The amount of slope should not be excessive. If it is, too rapid and too forcible an expansion takes place, and pain and severe lameness results. Dollar gives the requisite degree of incline by saying that the outer margin of the bearing surface of the shoe should be from 1/12 to 1/8 inch lower than the inner.

In the case of the Broué slipper, it is the animal's own weight that brings about the widening of the heels, the slope or outward incline of the slipper simply causing the inferior edge of the wall at the heels to spread itself outwards instead of sliding inwards on the bearing surface of the shoe.

Fig. 77.   The Slipper Shoe Of BrouÉ

Fig. 77. - The Slipper Shoe Of BrouÉ.

(e) Einsiedel's. - Like the 'slipper' of Broué, the Einsiedel shoe depends for its effects upon the slope of the bearing surface.

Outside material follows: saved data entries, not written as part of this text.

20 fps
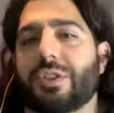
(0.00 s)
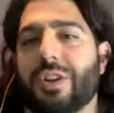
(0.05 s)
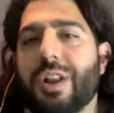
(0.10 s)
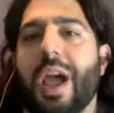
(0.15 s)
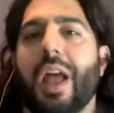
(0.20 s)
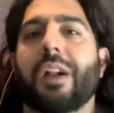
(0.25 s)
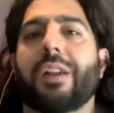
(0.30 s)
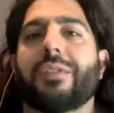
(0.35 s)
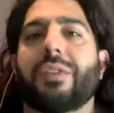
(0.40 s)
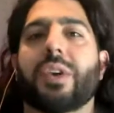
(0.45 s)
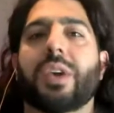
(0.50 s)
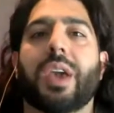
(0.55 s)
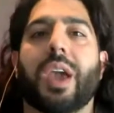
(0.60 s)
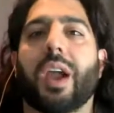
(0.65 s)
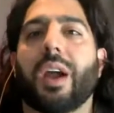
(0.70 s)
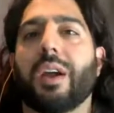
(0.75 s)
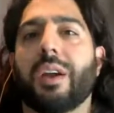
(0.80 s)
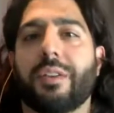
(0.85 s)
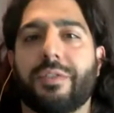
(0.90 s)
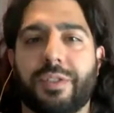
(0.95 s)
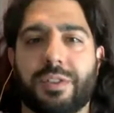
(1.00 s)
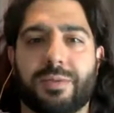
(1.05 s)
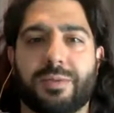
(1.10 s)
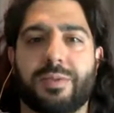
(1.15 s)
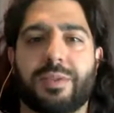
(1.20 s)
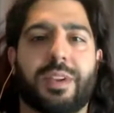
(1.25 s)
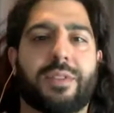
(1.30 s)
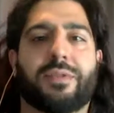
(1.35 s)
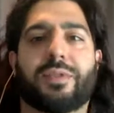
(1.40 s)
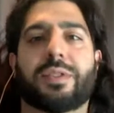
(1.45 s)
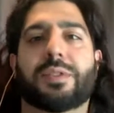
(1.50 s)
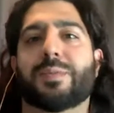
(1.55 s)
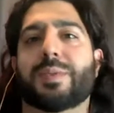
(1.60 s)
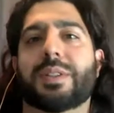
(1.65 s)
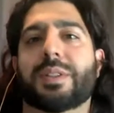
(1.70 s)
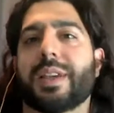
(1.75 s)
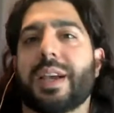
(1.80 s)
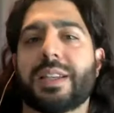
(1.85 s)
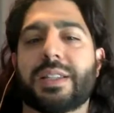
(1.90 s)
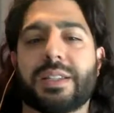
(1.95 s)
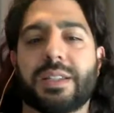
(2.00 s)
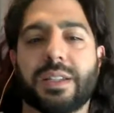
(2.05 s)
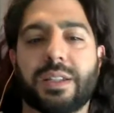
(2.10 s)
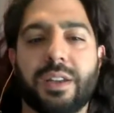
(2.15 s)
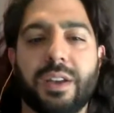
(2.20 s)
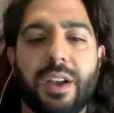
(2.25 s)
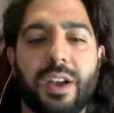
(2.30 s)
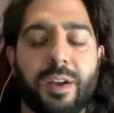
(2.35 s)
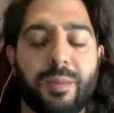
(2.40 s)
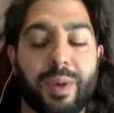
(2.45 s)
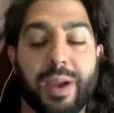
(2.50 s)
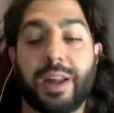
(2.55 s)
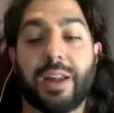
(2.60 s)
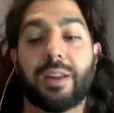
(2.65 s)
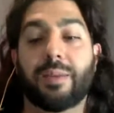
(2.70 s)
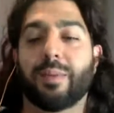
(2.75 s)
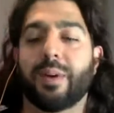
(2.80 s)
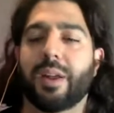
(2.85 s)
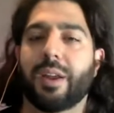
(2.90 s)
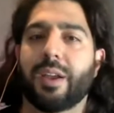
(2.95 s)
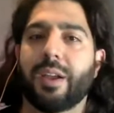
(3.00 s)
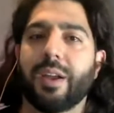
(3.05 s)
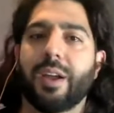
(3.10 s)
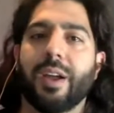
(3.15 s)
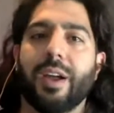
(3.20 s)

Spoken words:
I don't even care if it's been tested by anybody.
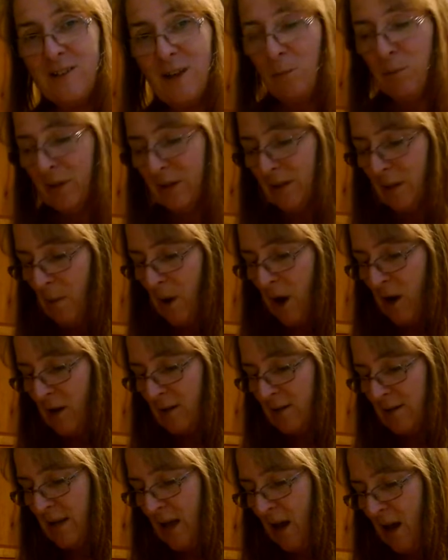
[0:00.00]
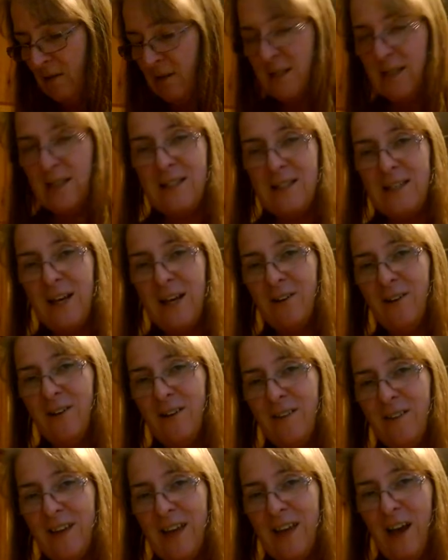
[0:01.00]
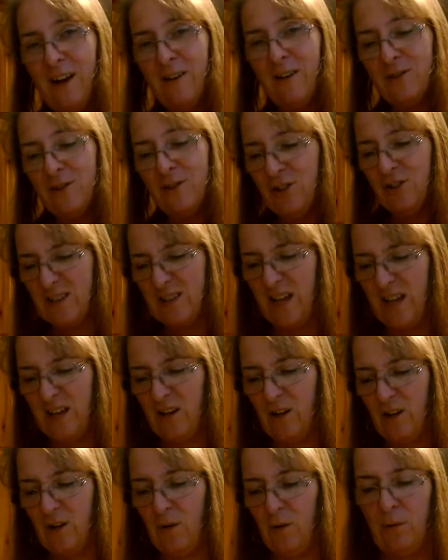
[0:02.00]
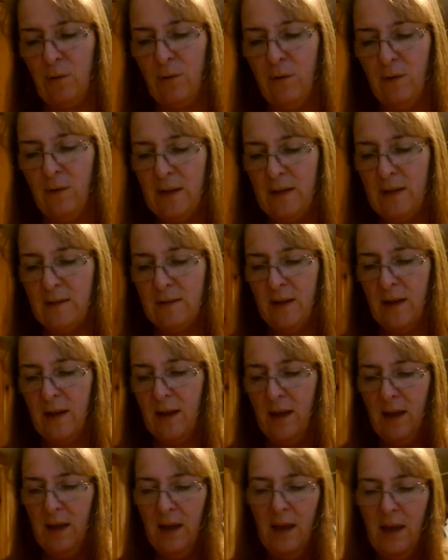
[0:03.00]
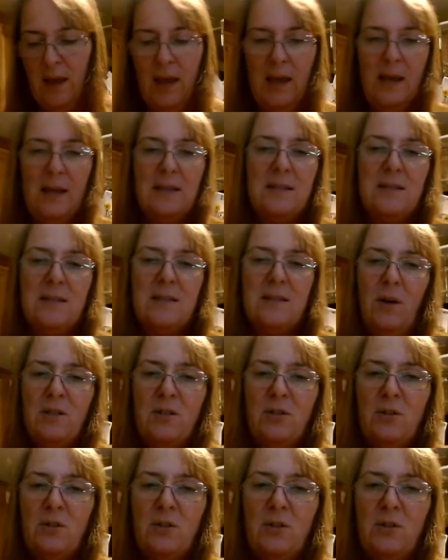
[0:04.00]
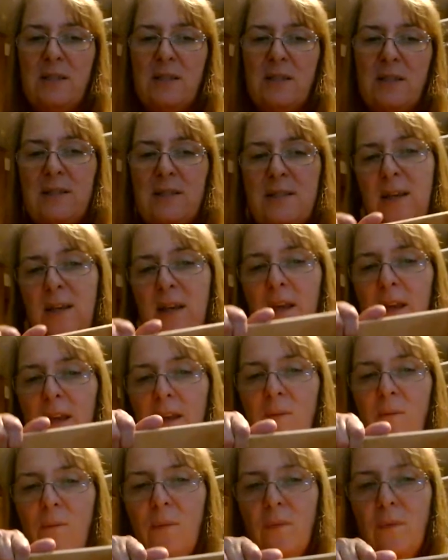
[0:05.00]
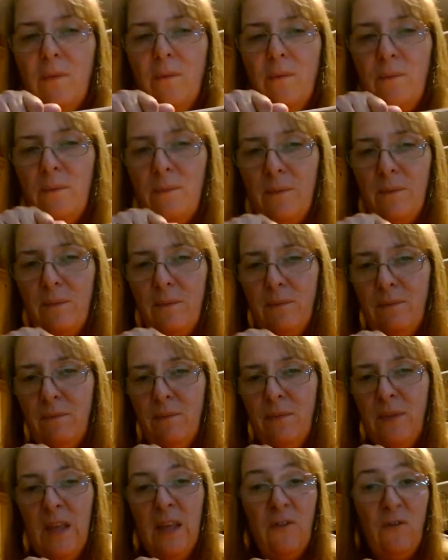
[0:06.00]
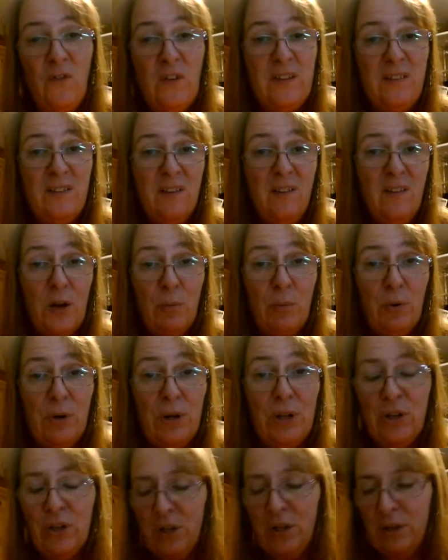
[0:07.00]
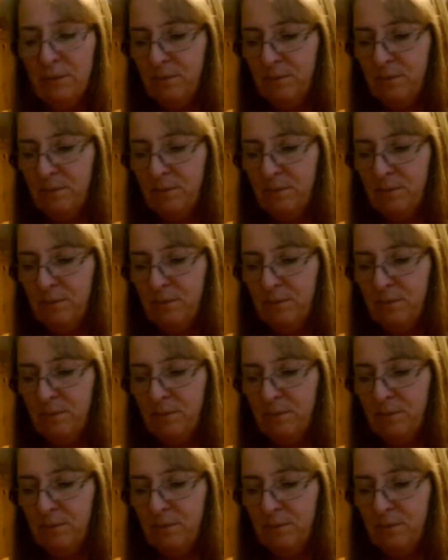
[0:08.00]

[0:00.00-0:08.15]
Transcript: I'll bring the box out, sit down on the couch, and just kind of go through these. And so as you can see, it fits in there pretty good.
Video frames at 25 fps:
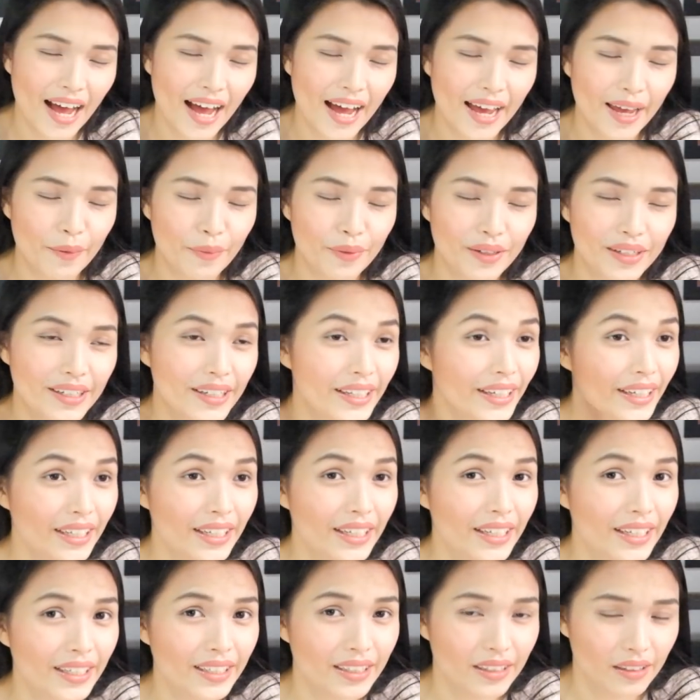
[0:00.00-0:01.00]
I will
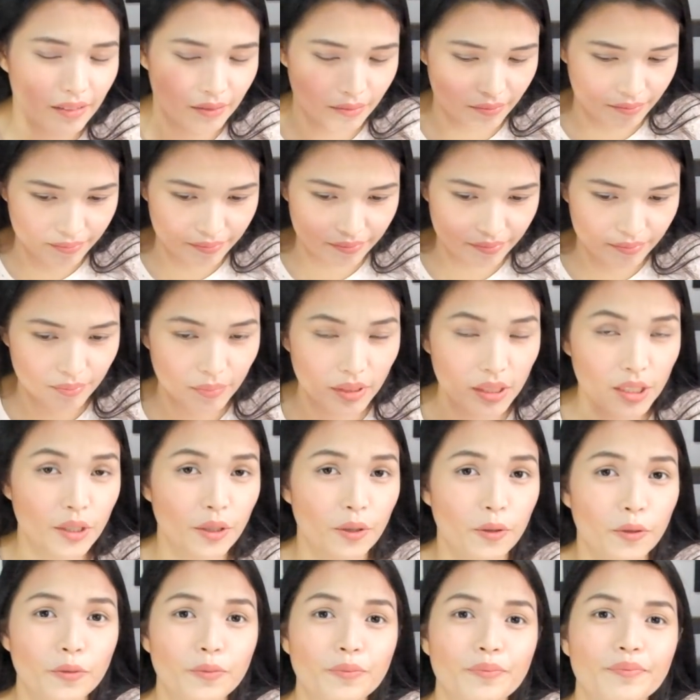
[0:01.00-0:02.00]
link it
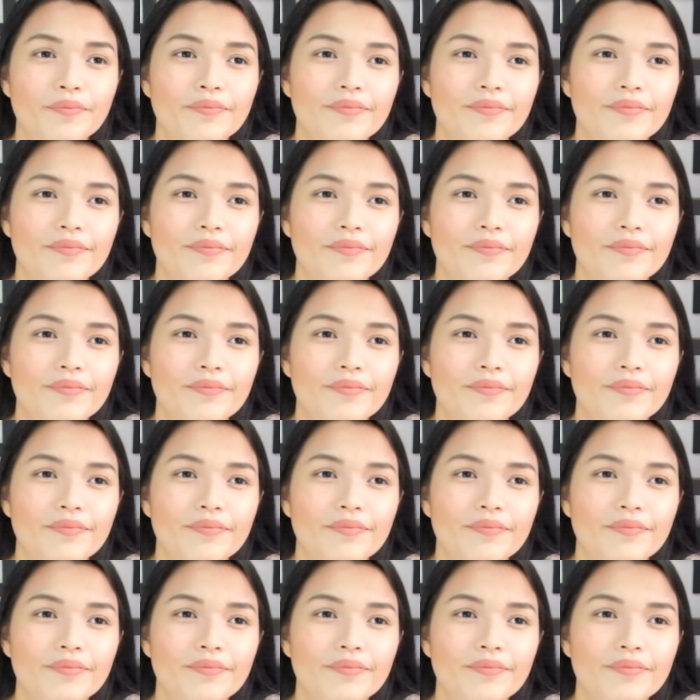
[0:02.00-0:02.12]
below.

It differs from the Broué in being provided with a 'bar-clip.' This, in addition to gripping the bars like the bar-clips of other expanding shoes, also assists, under the body-weight, in expanding the heels by the pronounced slope given to its upper surface. The expanding force exerted by the body-weight falls thus, through the medium of the bar-clip, clip, partly upon the bars, instead of, as in the Broué, solely upon the wall. We say partly advisedly, for, in addition to the slope upon the outer side of the bar-clips, the bearing surface of the heels of the shoe is slightly sloped outwards also. The good office served by the bar-clip is the lessening of any tendency to strain upon the white line.
Fig. 78.   The Slipper And Bar Clip Shoe Of Einsiedel

Fig. 78. - The Slipper And Bar-Clip Shoe Of Einsiedel.

Those we have described by no means exhaust the number of expansion shoes that have been devised. There are numerous others, many of which are composed of three-hinged portions, the two hindermost of which are gradually separated by a toothed arrangement of their inner margins and a travelling bar, the disadvantage of which is that it is liable to work loose. In the majority of this class of shoe the hinges are placed far forward, one on each side of the toe. They there become exposed to excessive wear. In fact, against the bulk of this form of shoe it may be urged that they cannot be worn by the animal at work, that they are expensive, difficult to make, and easily put out of order.